Le pagelle di metà stagione: Daniel Ricciardo

Un vecchio detto, recitava “Pagare e sorridere”. Il significato è abbastanza eloquente.

E Daniel Ricciardo paga e sorride. Sorride sempre. Forse ormai è rassegnato, forse è un sorriso beffardo perchè lui sa di essere uno dei migliori.

Daniel, che potrebbe tranquillamente scrivere “L’enciclopedia del sorpasso”, dimostra ogni domenica di essere tra i migliori: l’unico pilota non appartenente a Ferrari o Mercedes ad aver siglato una pole, l’unico ‘non Ferrari’ ad aver attaccato in pista una Mercedes (con successo), l’unico a vedere sempre il bicchiere mezzo pieno.

Ricciardo porta sempre la Red Bull più avanti possibile, anche quando le condizioni non lo permettono. La vittoria di Monaco, per quanto le variabili relative alla tipologia del circuito siano molto influenti, è un chiaro esempio del Daniel lottatore e concreto che conosciamo. “Fermati, abbiamo un problema alla MGU-K” “NO! Ci provo!” questa è l’essenza di Daniel Ricciardo, uno che ci prova sempre.

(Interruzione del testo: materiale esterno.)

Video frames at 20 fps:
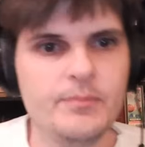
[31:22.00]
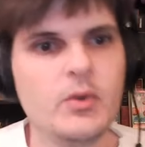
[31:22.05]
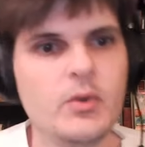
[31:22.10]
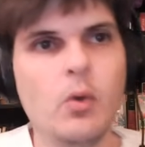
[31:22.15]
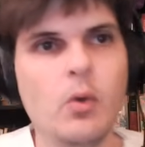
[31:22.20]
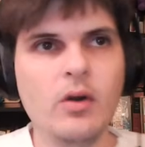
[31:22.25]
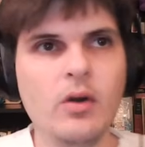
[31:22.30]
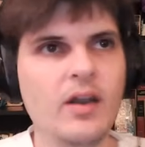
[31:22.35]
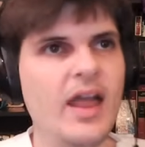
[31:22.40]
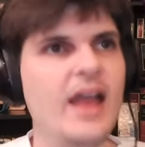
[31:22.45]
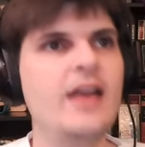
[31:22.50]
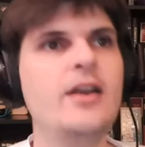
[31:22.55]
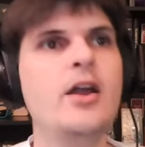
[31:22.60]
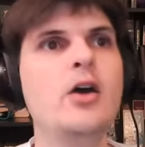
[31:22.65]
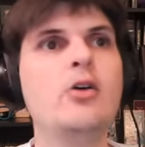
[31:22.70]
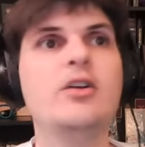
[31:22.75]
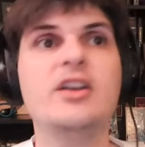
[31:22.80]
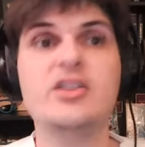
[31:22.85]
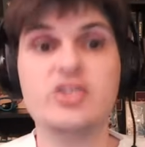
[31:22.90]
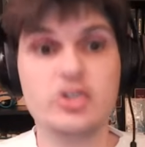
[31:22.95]

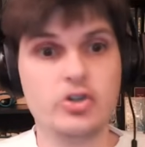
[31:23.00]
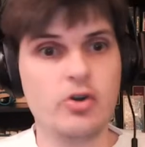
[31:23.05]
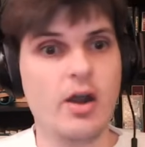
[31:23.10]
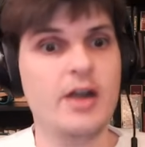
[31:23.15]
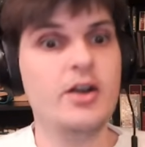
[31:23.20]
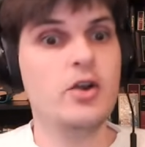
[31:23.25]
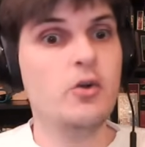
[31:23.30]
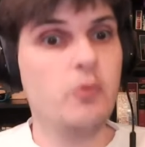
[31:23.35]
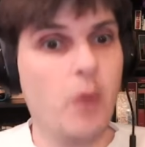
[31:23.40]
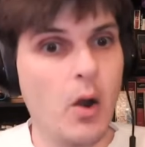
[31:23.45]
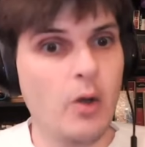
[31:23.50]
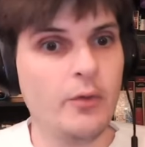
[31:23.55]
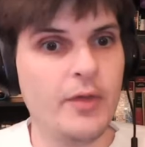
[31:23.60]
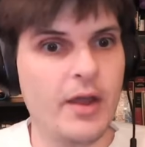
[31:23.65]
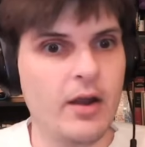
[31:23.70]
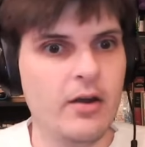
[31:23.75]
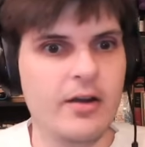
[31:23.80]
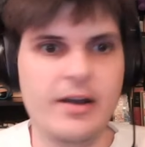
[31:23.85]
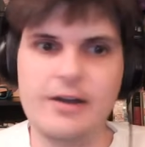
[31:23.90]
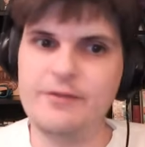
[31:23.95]
Orlando is trying to grow
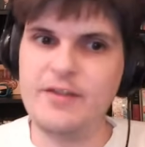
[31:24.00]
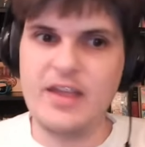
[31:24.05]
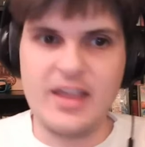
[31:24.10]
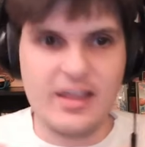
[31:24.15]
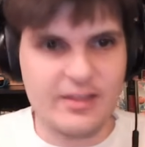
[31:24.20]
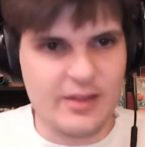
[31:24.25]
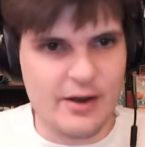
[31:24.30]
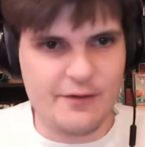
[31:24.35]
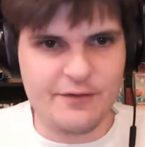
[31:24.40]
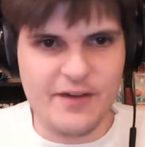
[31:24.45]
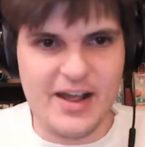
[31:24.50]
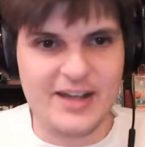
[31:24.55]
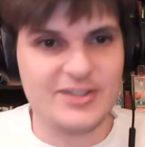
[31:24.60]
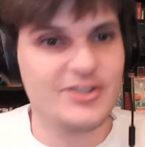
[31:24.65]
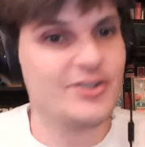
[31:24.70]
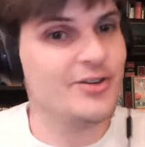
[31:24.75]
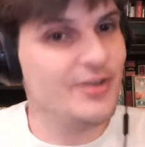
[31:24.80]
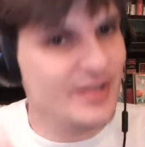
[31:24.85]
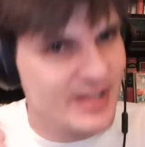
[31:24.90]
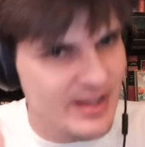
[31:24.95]
there, and if they get there
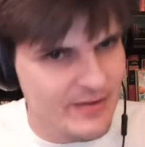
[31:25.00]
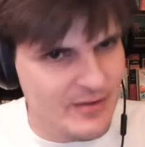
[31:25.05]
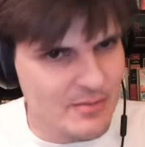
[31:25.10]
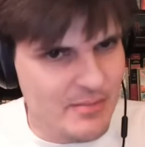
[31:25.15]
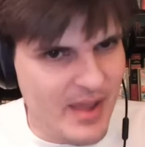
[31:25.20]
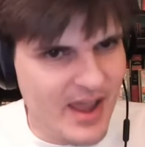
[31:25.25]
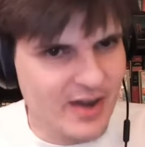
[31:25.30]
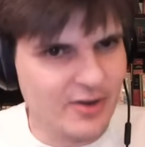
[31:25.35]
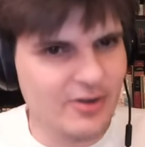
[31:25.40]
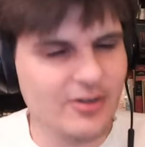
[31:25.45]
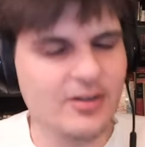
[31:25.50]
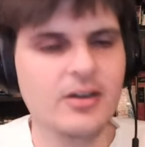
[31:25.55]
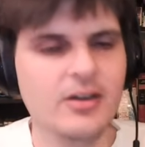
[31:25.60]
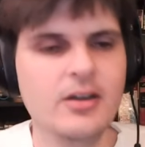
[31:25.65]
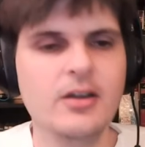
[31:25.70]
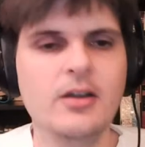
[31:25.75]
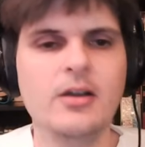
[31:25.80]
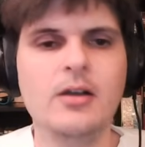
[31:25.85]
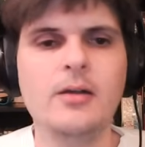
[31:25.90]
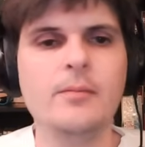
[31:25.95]
faster, even better.
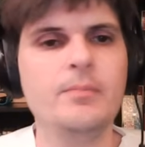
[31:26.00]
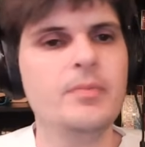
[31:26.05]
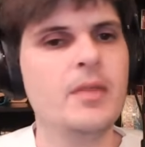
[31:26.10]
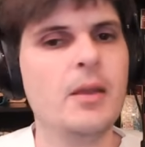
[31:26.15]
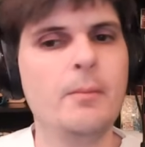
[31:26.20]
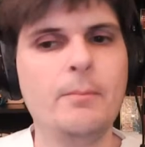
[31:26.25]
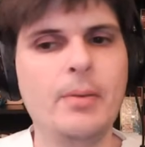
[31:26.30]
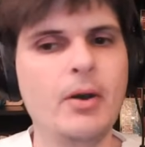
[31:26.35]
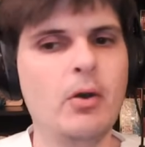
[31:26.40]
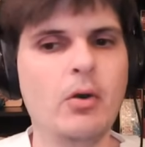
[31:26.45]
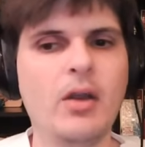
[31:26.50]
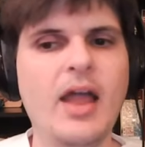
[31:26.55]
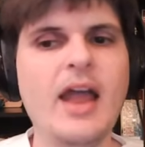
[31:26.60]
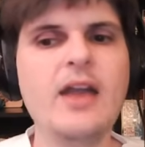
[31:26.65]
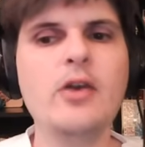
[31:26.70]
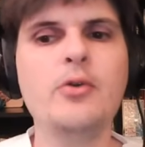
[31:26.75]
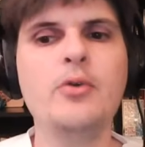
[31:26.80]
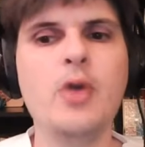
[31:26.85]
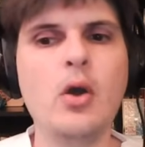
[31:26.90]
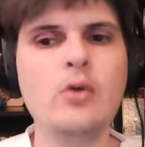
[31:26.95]
But
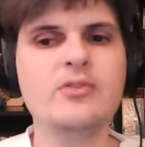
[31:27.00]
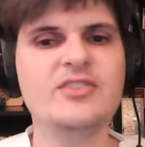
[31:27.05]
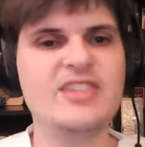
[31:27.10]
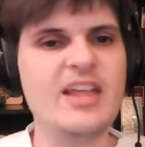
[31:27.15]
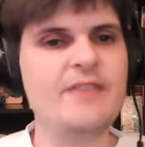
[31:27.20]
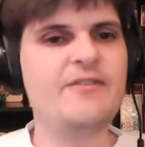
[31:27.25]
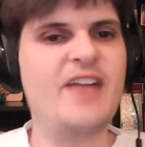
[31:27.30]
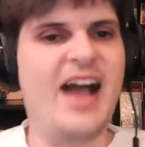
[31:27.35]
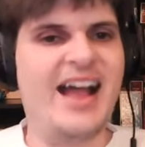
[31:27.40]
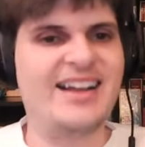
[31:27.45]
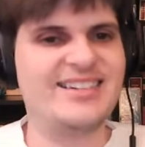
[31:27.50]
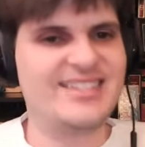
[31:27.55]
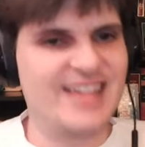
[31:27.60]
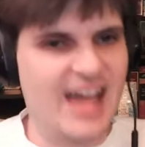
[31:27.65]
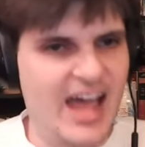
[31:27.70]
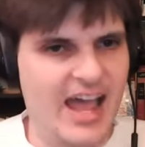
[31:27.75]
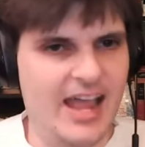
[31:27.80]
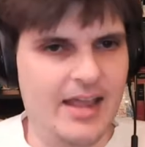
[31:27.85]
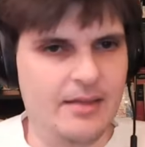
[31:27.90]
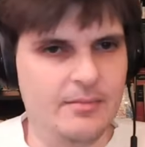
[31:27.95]
Orlando knows they've got
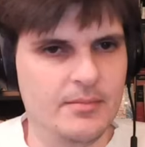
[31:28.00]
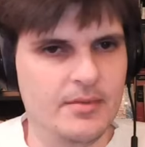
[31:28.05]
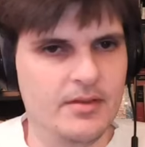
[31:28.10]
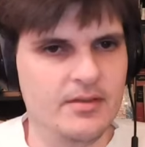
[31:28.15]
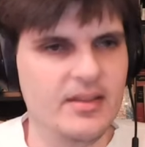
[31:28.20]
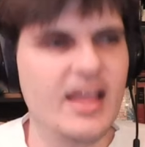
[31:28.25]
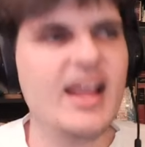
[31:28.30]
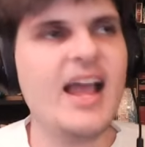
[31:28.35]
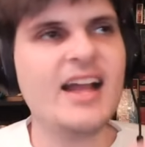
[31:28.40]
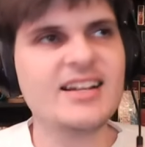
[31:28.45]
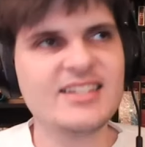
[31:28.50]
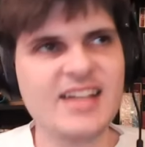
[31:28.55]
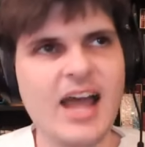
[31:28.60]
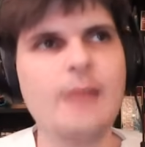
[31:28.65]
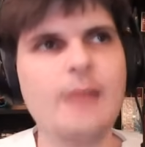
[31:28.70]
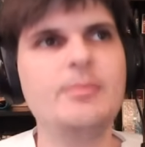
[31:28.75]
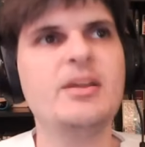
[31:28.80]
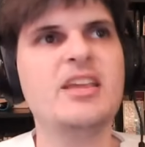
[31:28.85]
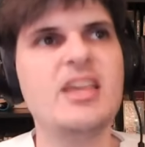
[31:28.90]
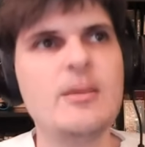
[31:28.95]
time. They got
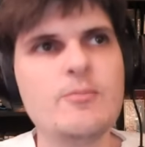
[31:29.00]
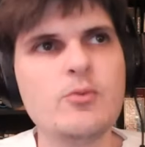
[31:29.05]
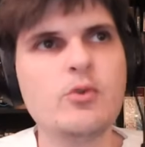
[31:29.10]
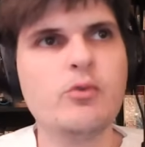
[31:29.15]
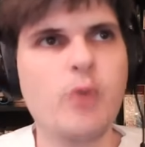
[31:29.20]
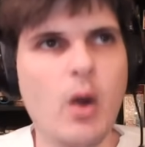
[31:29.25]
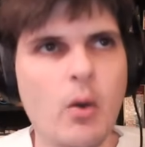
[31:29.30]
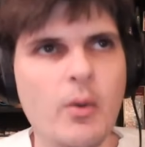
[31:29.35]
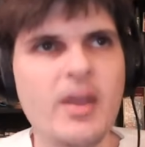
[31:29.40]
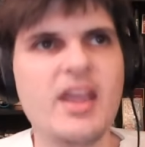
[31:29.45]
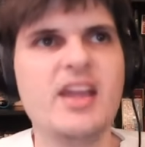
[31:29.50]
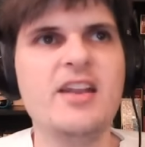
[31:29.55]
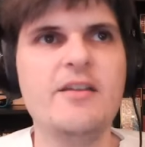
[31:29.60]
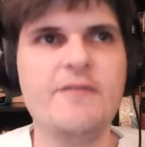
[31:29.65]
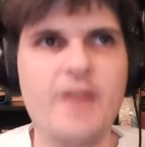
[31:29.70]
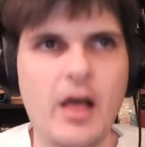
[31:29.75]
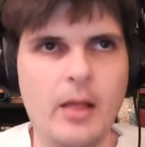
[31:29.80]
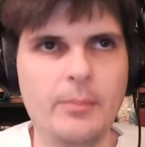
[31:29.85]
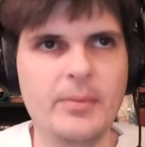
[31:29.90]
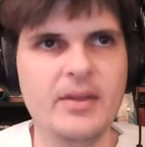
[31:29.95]
time to keep growing and
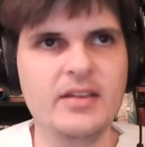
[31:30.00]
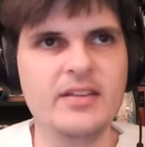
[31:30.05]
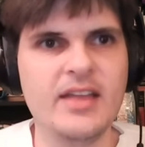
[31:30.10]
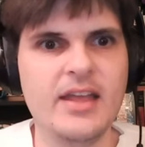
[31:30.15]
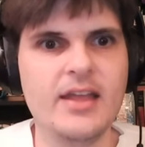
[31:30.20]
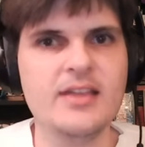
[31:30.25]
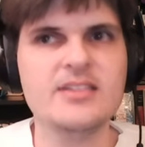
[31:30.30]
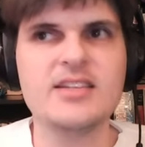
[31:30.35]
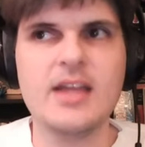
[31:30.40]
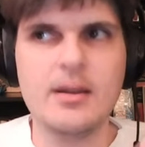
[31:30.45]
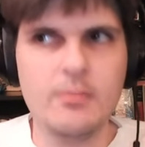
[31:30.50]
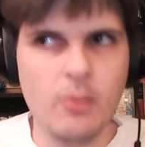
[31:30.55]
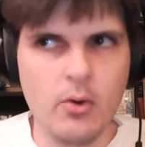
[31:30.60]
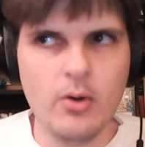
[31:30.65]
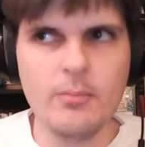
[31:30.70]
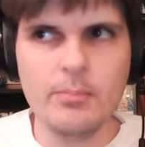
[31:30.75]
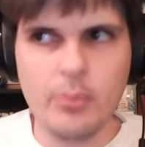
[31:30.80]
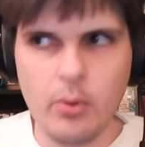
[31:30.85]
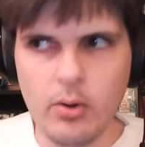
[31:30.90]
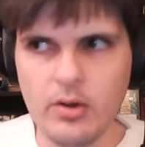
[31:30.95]
developing things. And more
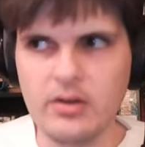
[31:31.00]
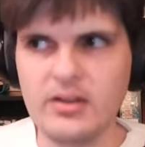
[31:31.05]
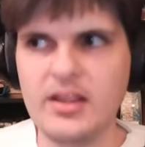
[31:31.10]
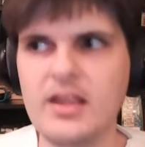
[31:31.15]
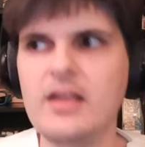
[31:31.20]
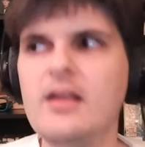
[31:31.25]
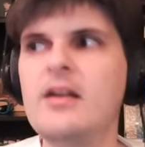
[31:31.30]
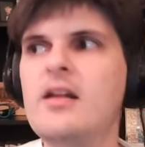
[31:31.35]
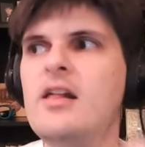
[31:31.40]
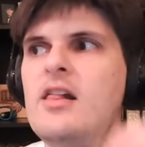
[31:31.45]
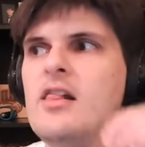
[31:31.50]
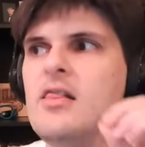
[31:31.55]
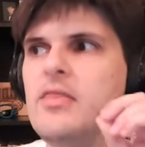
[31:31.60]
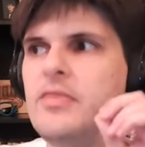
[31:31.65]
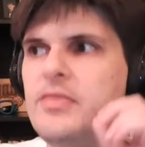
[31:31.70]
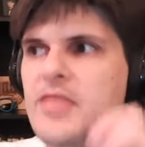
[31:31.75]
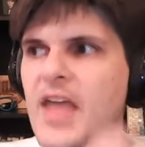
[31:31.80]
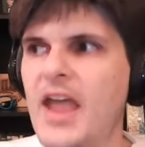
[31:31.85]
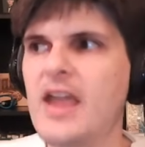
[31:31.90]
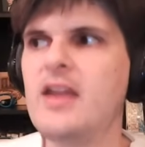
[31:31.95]
importantly,
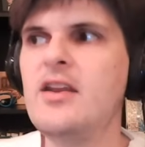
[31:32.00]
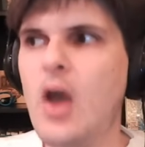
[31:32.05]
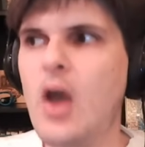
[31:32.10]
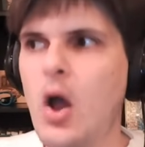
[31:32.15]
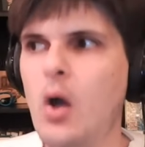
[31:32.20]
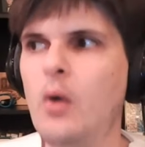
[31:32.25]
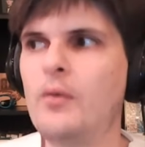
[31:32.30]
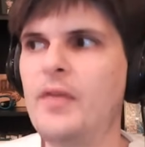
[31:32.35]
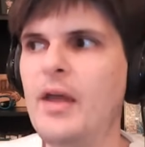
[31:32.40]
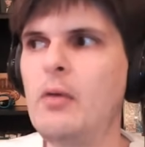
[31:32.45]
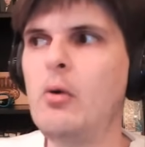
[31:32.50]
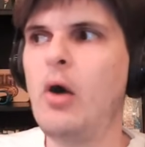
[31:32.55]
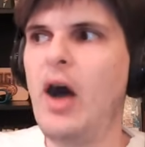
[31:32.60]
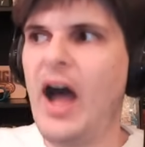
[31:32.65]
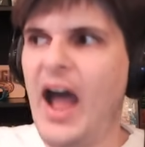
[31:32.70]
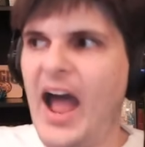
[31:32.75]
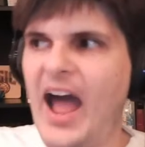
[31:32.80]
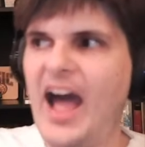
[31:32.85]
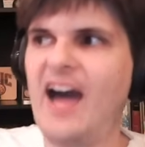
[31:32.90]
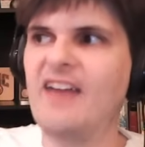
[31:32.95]
they know they will
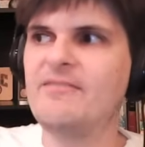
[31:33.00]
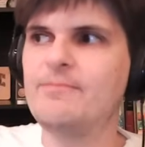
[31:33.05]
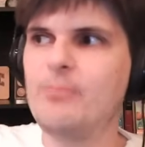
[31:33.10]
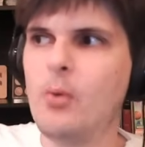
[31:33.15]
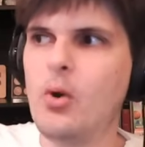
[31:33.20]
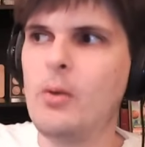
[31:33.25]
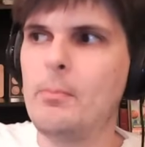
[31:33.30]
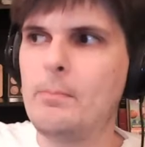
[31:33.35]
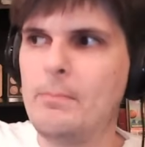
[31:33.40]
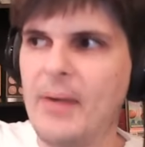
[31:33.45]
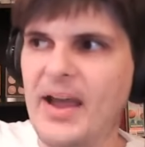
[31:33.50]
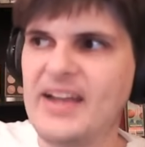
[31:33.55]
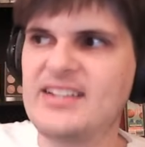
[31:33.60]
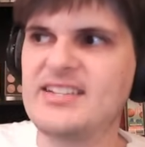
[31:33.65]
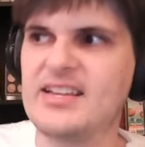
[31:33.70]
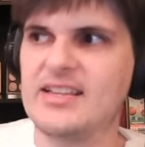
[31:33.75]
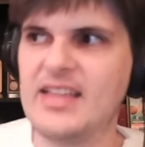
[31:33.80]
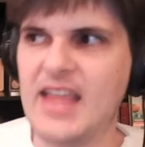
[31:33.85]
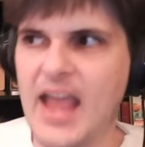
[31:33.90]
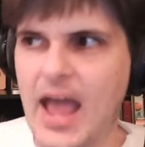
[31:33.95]
have more bites
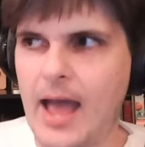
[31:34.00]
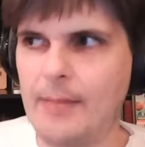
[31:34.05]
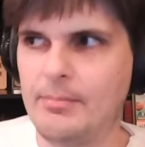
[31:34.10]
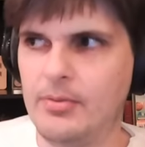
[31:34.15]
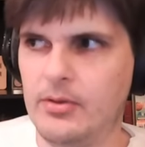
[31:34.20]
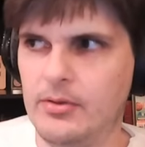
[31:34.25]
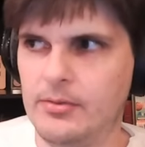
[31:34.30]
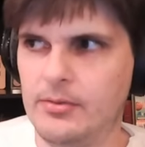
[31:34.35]
at the apple.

Il sorpasso che lo ha portato a vincere in Cina è stato un sorpasso tanto bello quanto inaspettato, con lo stesso Bottas che ha fatto i complimenti all’australiano per aver fatto un gran sorpasso.

Una perla in mezzo a tante brutte gare, gare che diventano brutte non per colpa sua.
Quattro pesantissimi zeri su dodici gare è un dato allarmante: un terzo delle gare sono state infruttuose. E per quanto la Renault non abbia aiutato la Red Bull dal punto di vista dell’affidabilità, anche Max Verstappen ci ha messo lo zampino.

La sfortuna di Daniel, però, sembra finalmente finita e dall’anno prossimo speriamo di poterlo vedere sempre al traguardo, al volante di una Renault che sta crescendo gara dopo gara.

Intanto, pagare e sorridere.

Il voto di Daniel è 9: 8,5 per una grande stagione che, con mezzi migliori potrebbe proiettarlo direttamente in mezzo alla lotta per il mondiale con Hamilton e Vettel, e mezzo voto in più per la scelta di andare alla Renault. Perchè per mollare in questo modo la Red Bull, servono due palle così.